[Requirement] Restate the entries below exactly. Images are not part of the copy.
----- Records to process -----
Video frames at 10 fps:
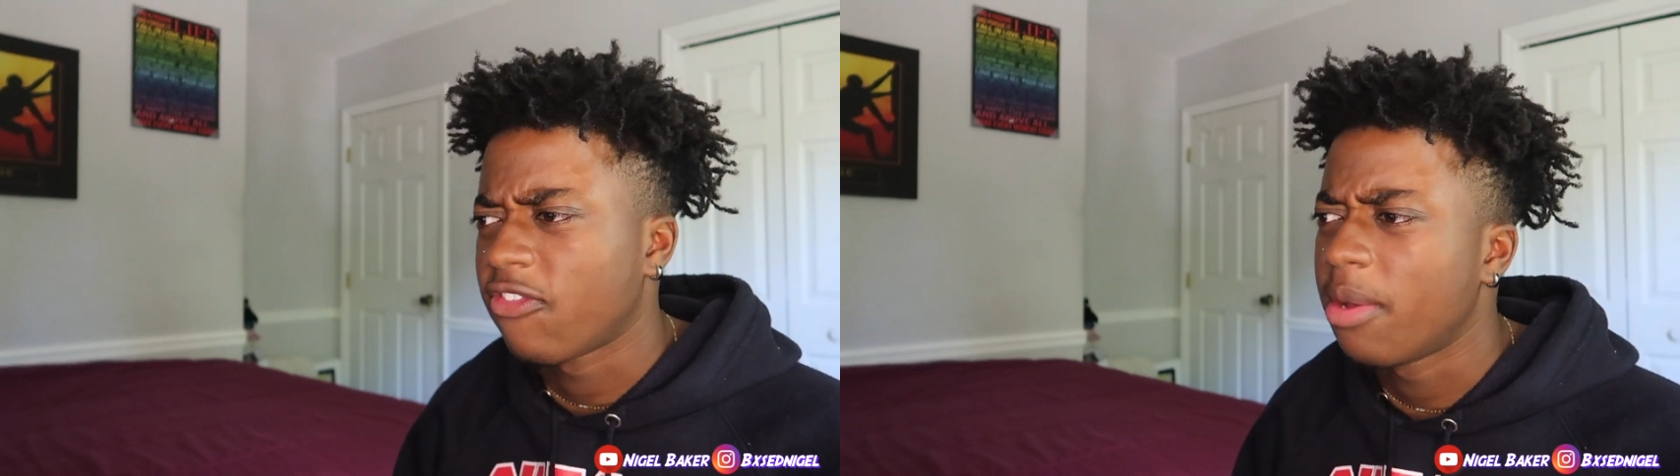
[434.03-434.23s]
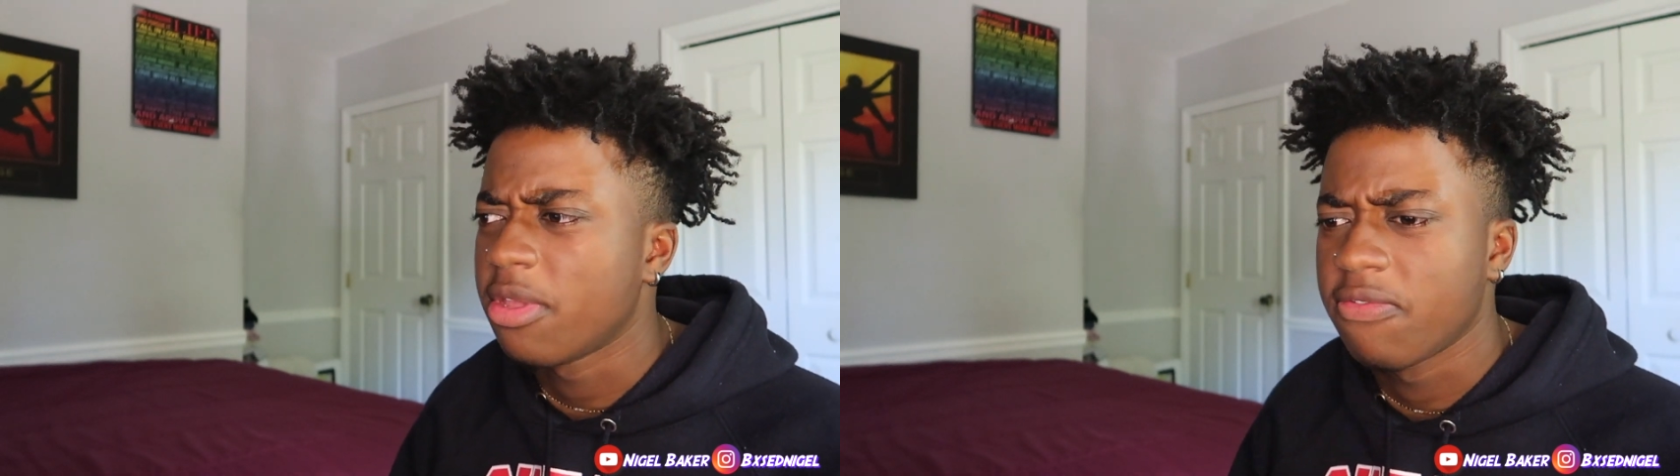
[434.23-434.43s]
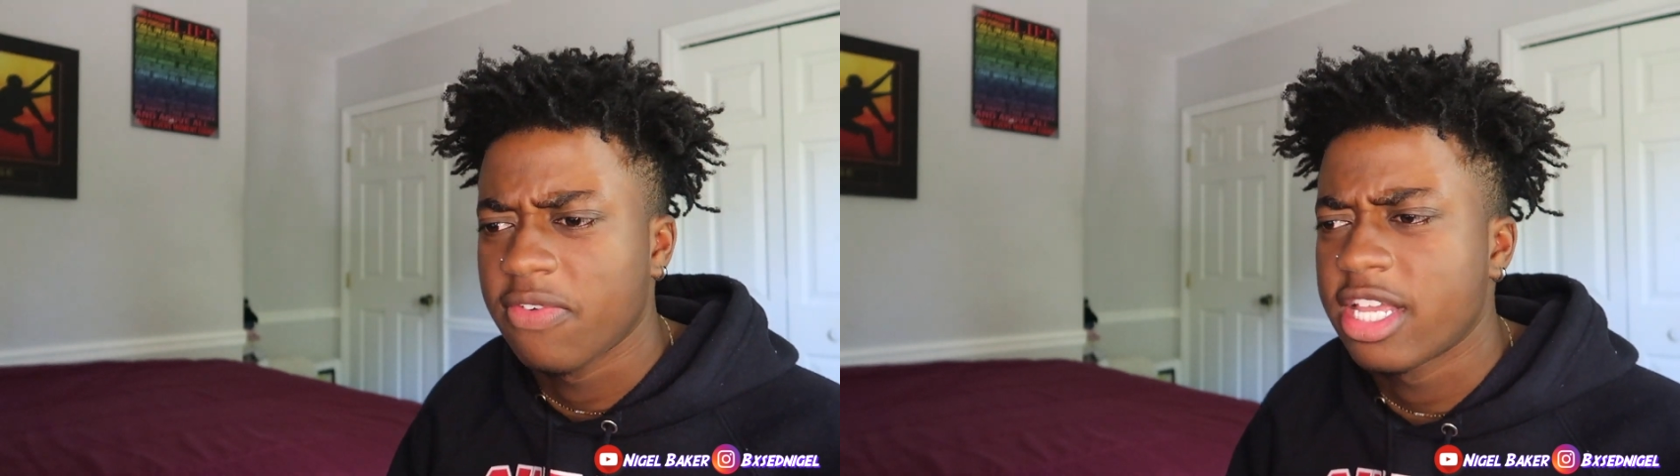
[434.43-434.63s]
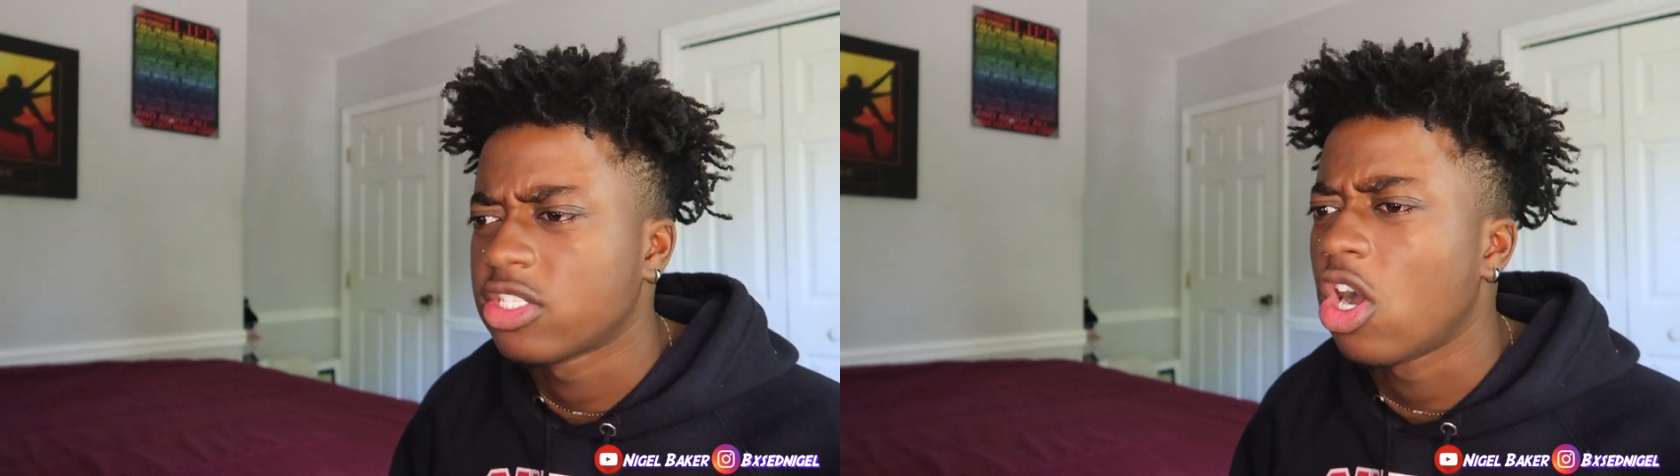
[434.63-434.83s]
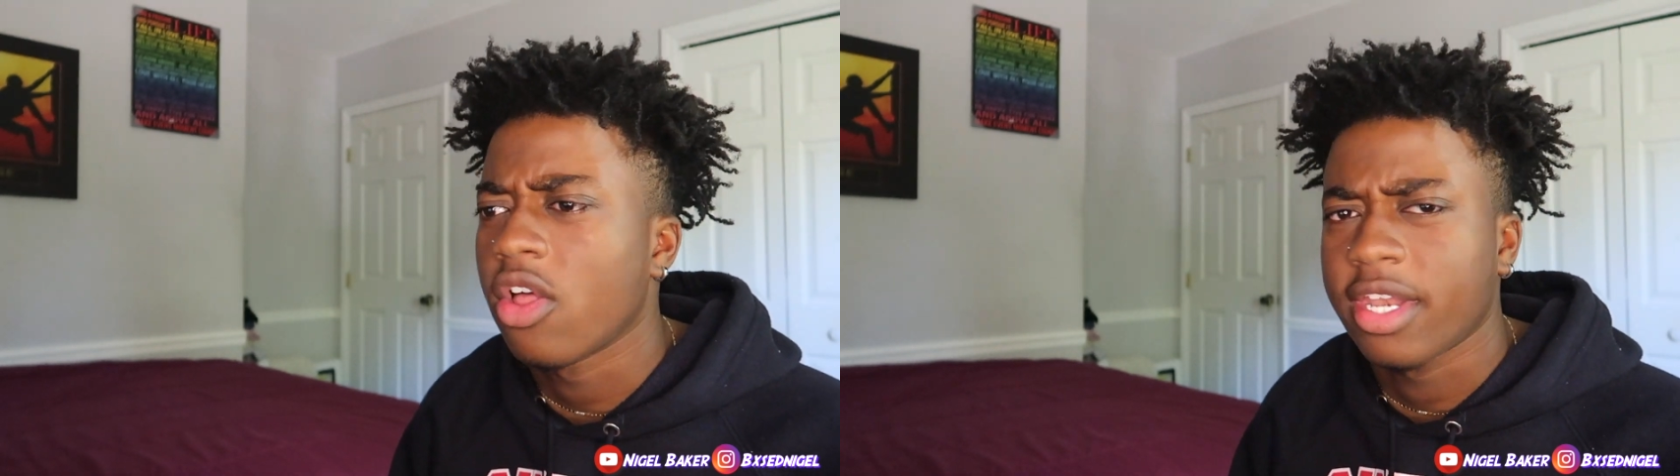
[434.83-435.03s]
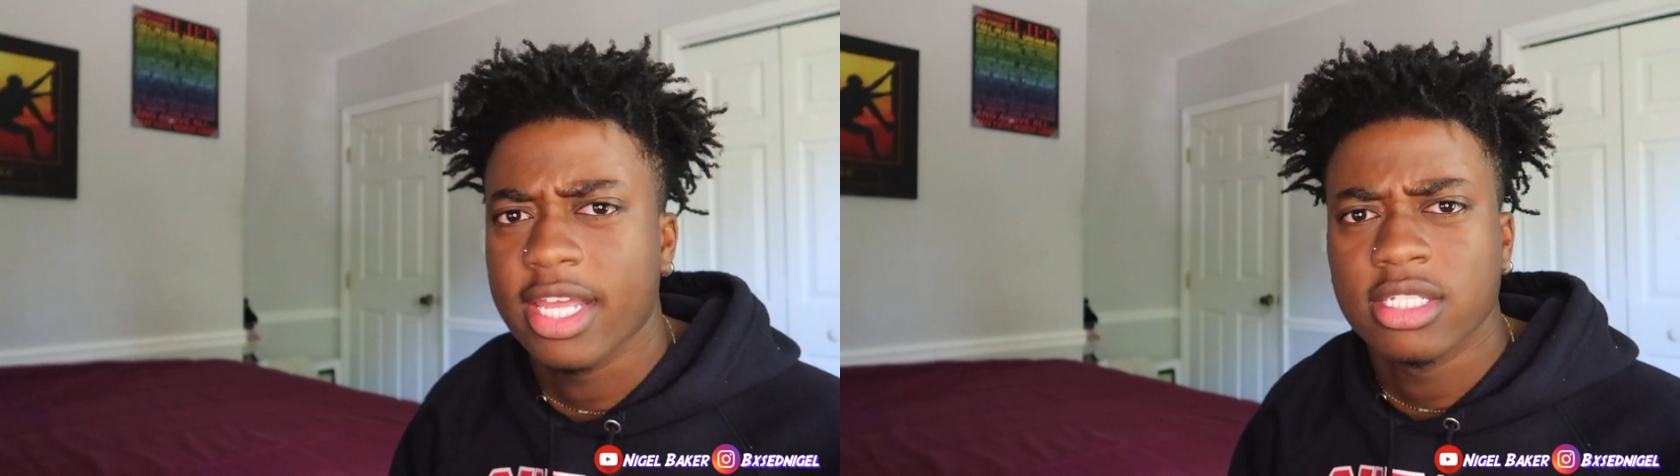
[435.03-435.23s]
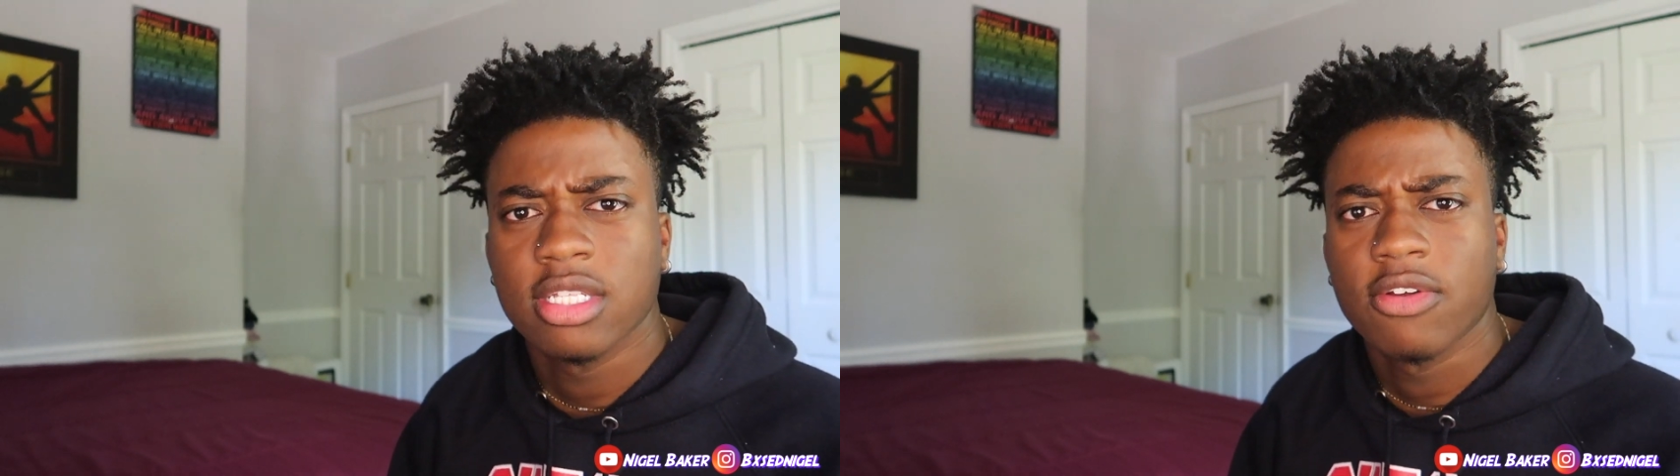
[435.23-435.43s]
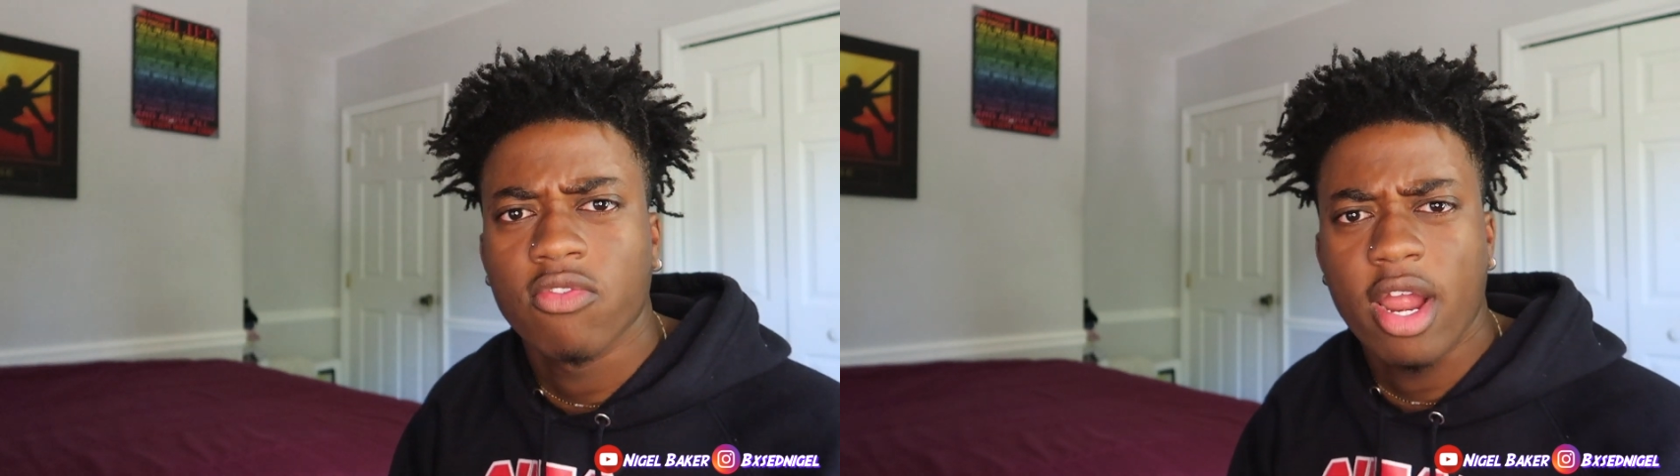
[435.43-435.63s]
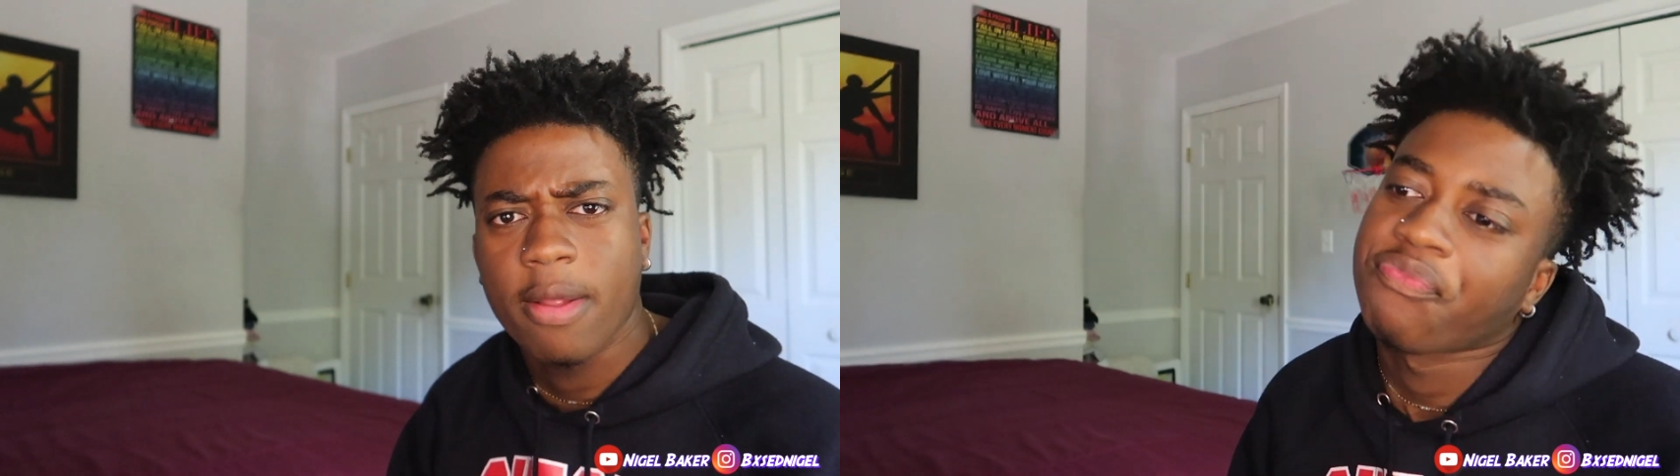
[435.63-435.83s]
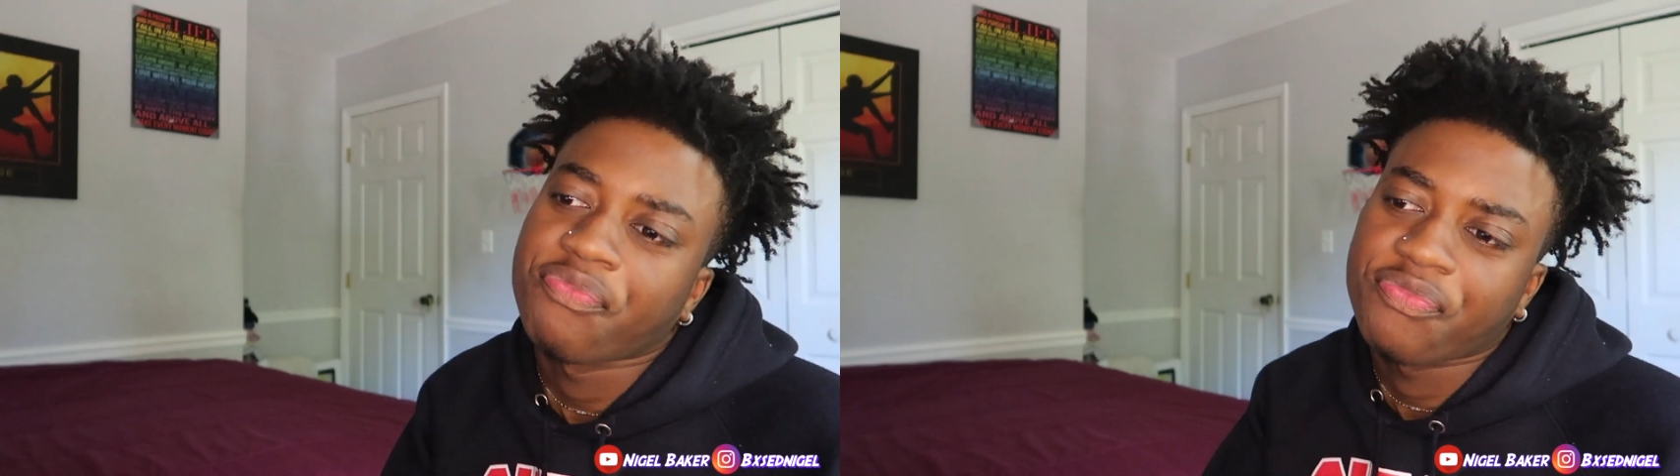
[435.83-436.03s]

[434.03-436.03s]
I'm gonna invest all of that stuff, right?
-----
[Answer space]
Video frames at 10 fps:
[434.03-434.23s]
[434.23-434.43s]
[434.43-434.63s]
[434.63-434.83s]
[434.83-435.03s]
[435.03-435.23s]
[435.23-435.43s]
[435.43-435.63s]
[435.63-435.83s]
[435.83-436.03s]

[434.03-436.03s]
I'm gonna invest all of that stuff, right?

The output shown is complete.